What I meant by my post is that this code should work:

struct Foo
{
int Member;
};

struct Outputter
{
Outputter& operator << (const Foo& foo)
{
std::cout << foo.Member << std::endl;
return *this;
}
};



Trying to override an operator in ostream is not going to work because as you note operators are not virtual.

If you just want to output a Foo to something that is an ostream, you should use a free function:

std::ostream& operator << (std::ostream& stream, const Foo& foo)
{
stream << foo.Member;
return stream;
}

Wielder of the Sacred Wands
[Work - ArenaNet] [Epoch Language] [Scribblings]

So my goal is to output Foo both to an ostream, and also to something else that's not (necessarily) an ostream, _while_ not repeating the code that does the outputting twice (because it's pretty lengthy).

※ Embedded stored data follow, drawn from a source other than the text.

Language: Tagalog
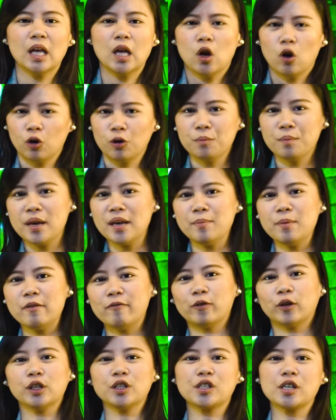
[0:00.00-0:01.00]
Or maybe
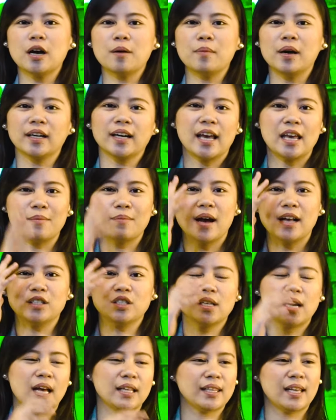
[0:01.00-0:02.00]
for some, ang
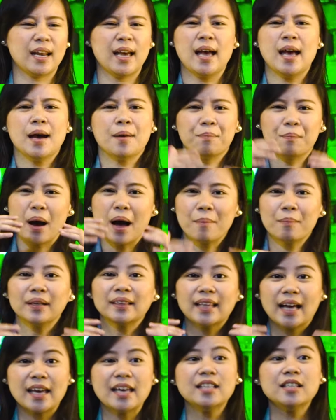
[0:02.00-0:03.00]
na-imagine natin,
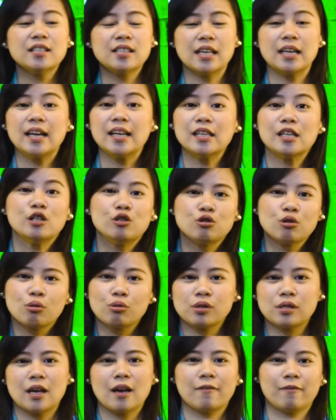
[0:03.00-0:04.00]
mamatahin sila ni
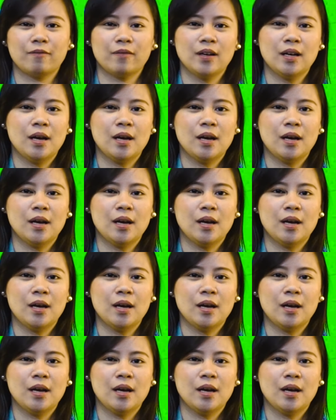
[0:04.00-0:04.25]
Joseph.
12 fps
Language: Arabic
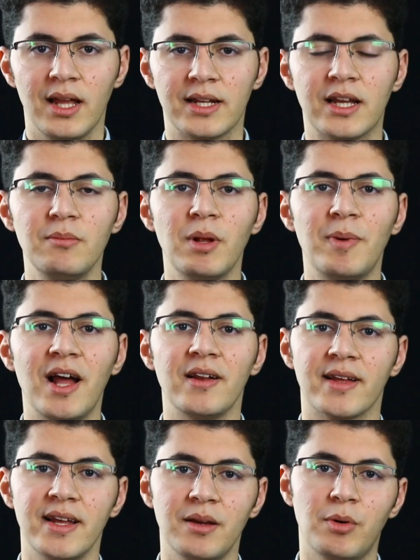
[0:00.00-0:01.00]
الكلمة بقى
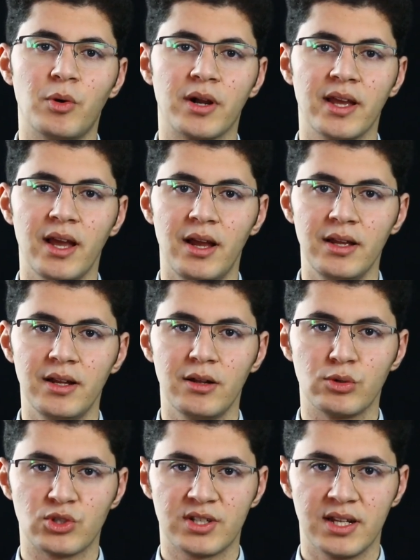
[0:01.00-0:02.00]
الجاية بوجهها إلى
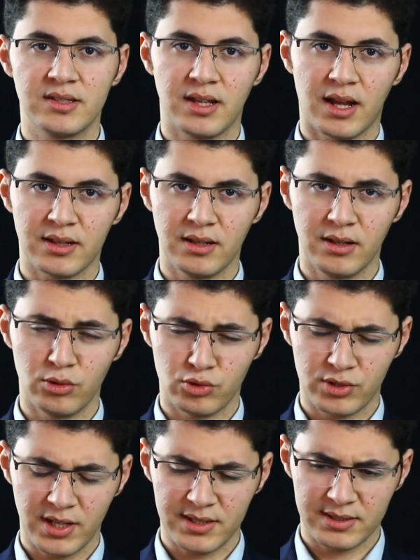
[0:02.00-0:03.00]
الأستاذ عد...
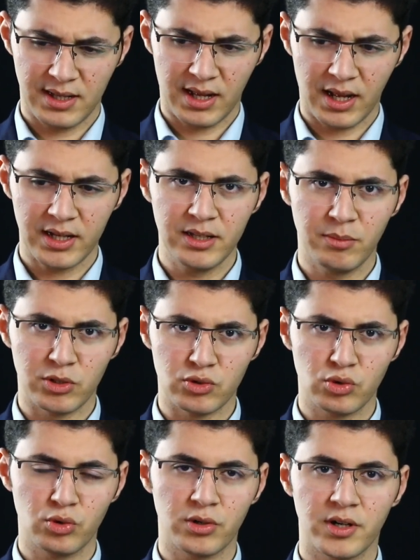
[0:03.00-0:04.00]
الأستاذ علي
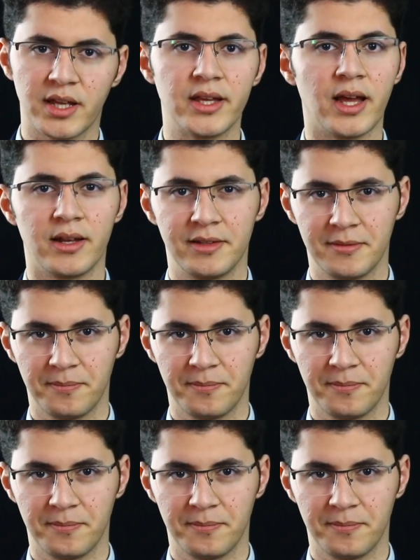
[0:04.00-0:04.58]
منصور كيالي.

From your example, I don't want to repeat this code twice (once for printing to an ostream and the other for drawing to screen using OpenGL):

stream << foo.Member;

I'd like to do something like this:

CustomObject MyObject;

std::ofstream File;
OpenGLTextRenderingStream MyOpenGLTextRenderingStream;

operator << (??? stream, CustomObject obj)
{
// Lots and lots of lines of code that output to stream...
stream << obj.a;
stream << obj.b;
stream << obj.c;
// ...
}

class OpenGLTextRenderingStream {
operator << (std::string s)
{
// Draw string s on the screen using OpenGL
}
operator << (CustomSubObject subobj)
{
// Draw subobj on the screen using OpenGL
}
}

File << MyObject; // Output MyObject as text into a file; I already have this behaviour happening in my program
MyOpenGLTextRenderingStream << MyObject; // This is what I'd like to support:
// render MyObject on the screen using colour/style info
// which MyObject contains (it gets ignored when outputting to a file)


Is it impossible, short of using macros (which I don't wanna do for obvious reasons)?
I think there may be a ray of hope by pursuing a custom streambuf approach - I don't see any other way. I've found some relevant info here. I'm looking into this now.

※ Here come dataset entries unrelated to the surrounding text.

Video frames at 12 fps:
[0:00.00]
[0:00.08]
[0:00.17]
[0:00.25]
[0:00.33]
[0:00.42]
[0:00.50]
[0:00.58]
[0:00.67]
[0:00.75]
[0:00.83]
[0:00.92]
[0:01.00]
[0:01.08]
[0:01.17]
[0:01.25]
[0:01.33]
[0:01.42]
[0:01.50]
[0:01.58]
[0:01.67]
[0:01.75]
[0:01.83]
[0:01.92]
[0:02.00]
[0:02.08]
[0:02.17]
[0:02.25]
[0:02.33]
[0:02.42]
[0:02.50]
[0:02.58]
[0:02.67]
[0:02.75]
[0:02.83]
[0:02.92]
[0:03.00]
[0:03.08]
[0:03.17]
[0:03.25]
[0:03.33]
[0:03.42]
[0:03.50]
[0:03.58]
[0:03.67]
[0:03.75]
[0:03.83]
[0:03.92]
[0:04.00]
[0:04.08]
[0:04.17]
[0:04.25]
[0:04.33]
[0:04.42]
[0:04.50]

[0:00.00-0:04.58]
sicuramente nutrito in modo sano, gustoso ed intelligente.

I've figured it should be possible via streambuf, but I had a hard time figuring out how to make it work on a more object-at-a-time basis rather than character-at-a-time. I hope I can figure it out.
Ok, I don't think stringbuf will work either.

In the best case, the most "object-at-a-time" that it'll let me work with, AFAIU, is via this function:

streamsize xsputn ( const char * s, streamsize n );
http://www.cplusplus...reambuf/xsputn/

Which basically gives me a whole bunch of chars at a time, which is better than single-char-at-a-time, but still too late because I lose access to my per-object colour/style information.

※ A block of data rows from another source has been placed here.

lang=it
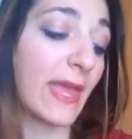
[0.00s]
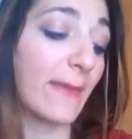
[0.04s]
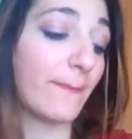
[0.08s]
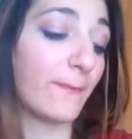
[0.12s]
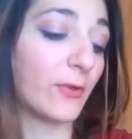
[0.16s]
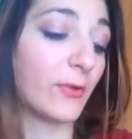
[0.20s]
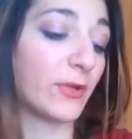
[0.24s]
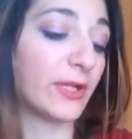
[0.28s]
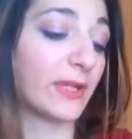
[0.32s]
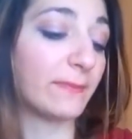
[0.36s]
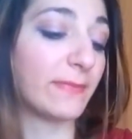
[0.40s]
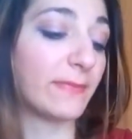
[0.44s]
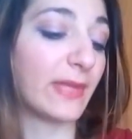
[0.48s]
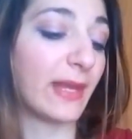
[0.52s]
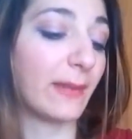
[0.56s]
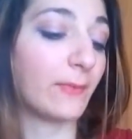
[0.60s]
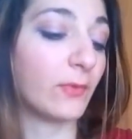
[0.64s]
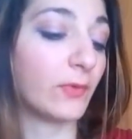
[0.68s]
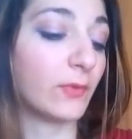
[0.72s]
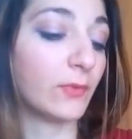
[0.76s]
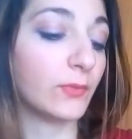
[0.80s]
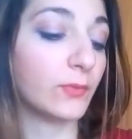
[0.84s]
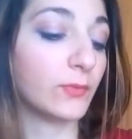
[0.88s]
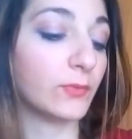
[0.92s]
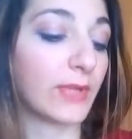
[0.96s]
E poi ne
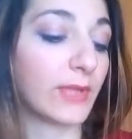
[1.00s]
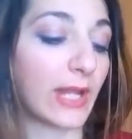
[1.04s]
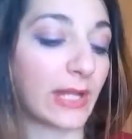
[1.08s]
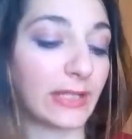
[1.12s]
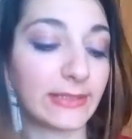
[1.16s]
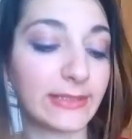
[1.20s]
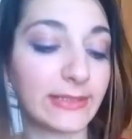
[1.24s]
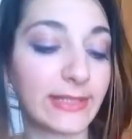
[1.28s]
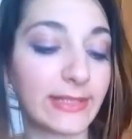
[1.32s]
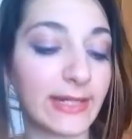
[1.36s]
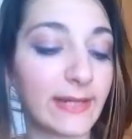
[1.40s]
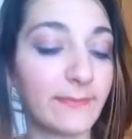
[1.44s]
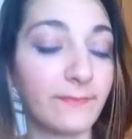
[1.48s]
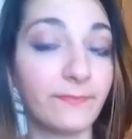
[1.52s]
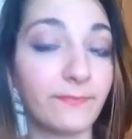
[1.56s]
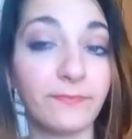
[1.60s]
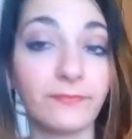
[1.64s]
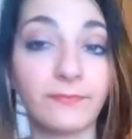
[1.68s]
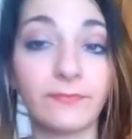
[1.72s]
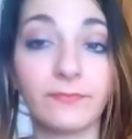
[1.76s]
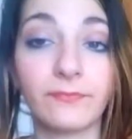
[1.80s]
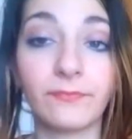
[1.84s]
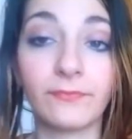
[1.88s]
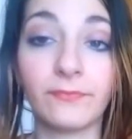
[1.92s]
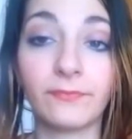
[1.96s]
abbiamo un'altra
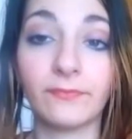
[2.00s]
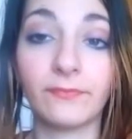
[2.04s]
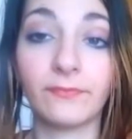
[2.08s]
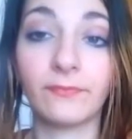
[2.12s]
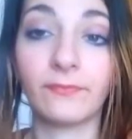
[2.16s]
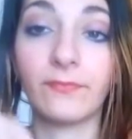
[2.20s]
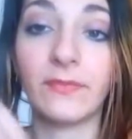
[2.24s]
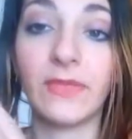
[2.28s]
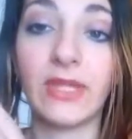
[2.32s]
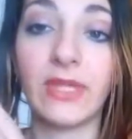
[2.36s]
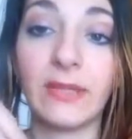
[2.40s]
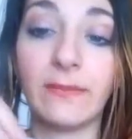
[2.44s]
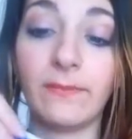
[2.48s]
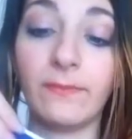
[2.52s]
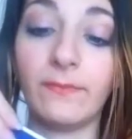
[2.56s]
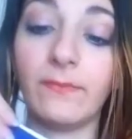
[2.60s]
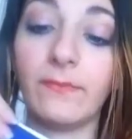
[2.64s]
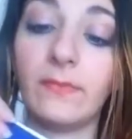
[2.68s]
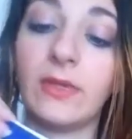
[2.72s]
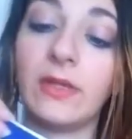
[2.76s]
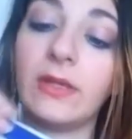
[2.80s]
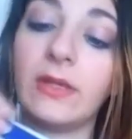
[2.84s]
di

Therefore, unless I'm missing something, I declare my specific task of not duplicating code to output a custom object both to an std::ofstream and another custom stream class to be impossible in C++ (under the assumption of not using macros, and not modifying the source code of standard library).

I guess I'll have to settle for a not so nice looking solution and duplicate that code.
Ahhh, now I see what you're after.


A templated free function should do the trick:

template <typename StreamT>
StreamT& operator << (StreamT& stream, const Foo& foo)
{
stream << foo.Member;
return stream;
}


Then define some custom stream manipulators that affect StreamT when it is an OpenGL rendering stream and do nothing when applied to a std::ostream.

You can see an example of custom stream manipulators here.

Wielder of the Sacred Wands
[Work - ArenaNet] [Epoch Language] [Scribblings]

Ah, yes, templates. How could I not think of them... >.< It seems so obvious in hindsight (especially since I was thinking of macros).

Thanks, I'll try what you said! Things are looking up once again hehe.